In the word, we learn of why we do not need to fear our identity being stolen, because our identity is secure in him. The reason I had been so upset about my licence was because I had been violated; there was a threat to my security. The reality is though, that I have a God who calls me by name, and who calls me to himself; who protects and guide, who saves and sanctifies. He is a God who sent his very son into a world where there were robbers who would try to take from him and betray him and label him a liar for calling himself the Son of God and King of the Jews.

Though the world scoffed and mocked him for his identity, trying to take it from him, he took that identity to the grave, and rose again to prove to all men that there is POWER IN THE NAME OF JESUS. When our identity is in him, there is NOTHING that can take that away from us, NOTHING that can separate us from the love of God (Rom. 8:38-9).

Christ is our Lord and Saviour and King and he has secured for us a righteousness with God that means that there is NO record or wrong or fraud that can taint us before him.

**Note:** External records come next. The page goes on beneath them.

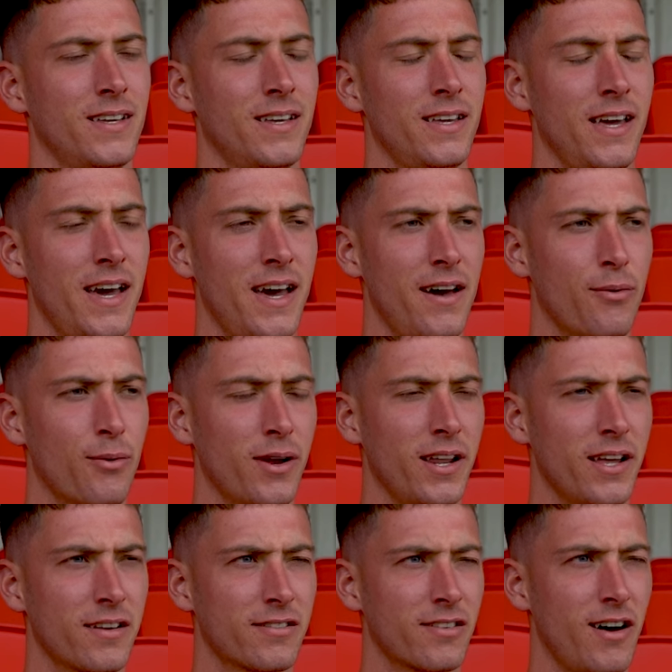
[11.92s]
Yeah, I'm
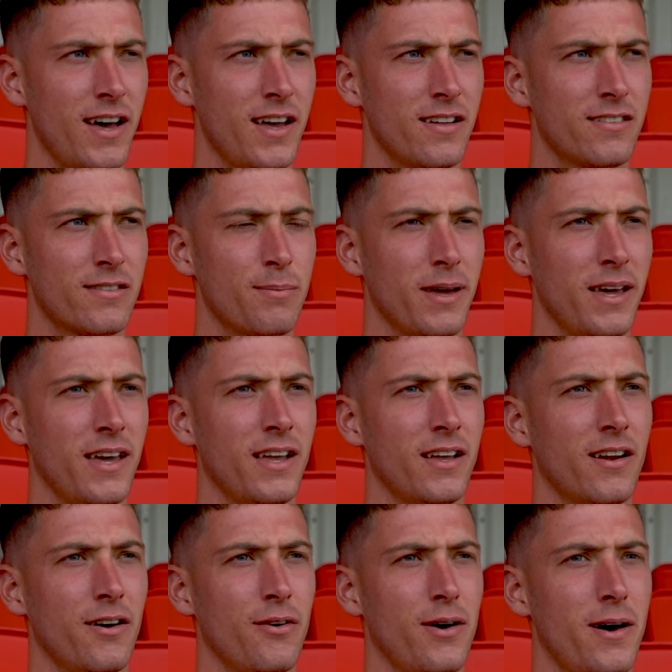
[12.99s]
really excited to be here,
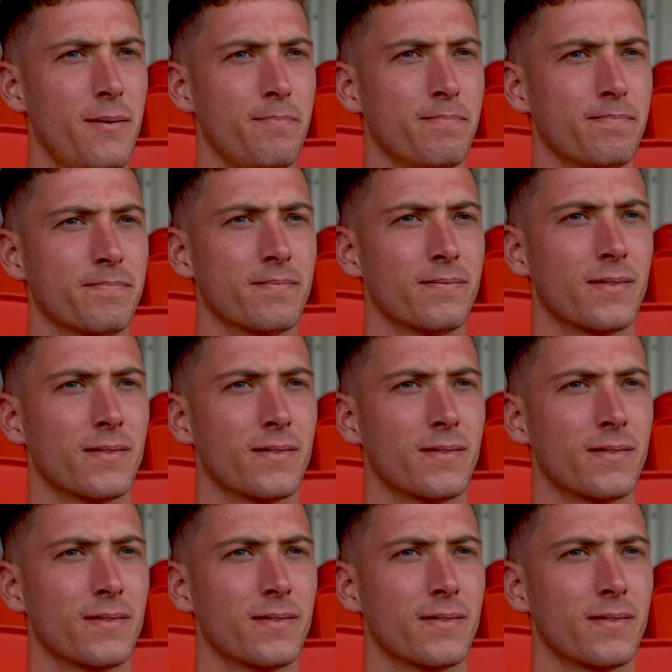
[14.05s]
you know.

I don’t believe we should always read into dreams, but I do believe we should be willing to test them and reflect on what they reveal. Not every dream is a spiritual attack. Not every dream will be memorable for recording. Not every dream will make sense. But I like to think of dreams as gifts from God. He is in control of them. We can pray that he will be Lord over our dreams and thoughts. We can take every thought captive and make it obedient to Christ.

I pray that these dreams can encourage you to turn to the Word and to the promises we have in Christ. Whether waking or sleeping, may the peace of God guard our hearts and minds in Christ.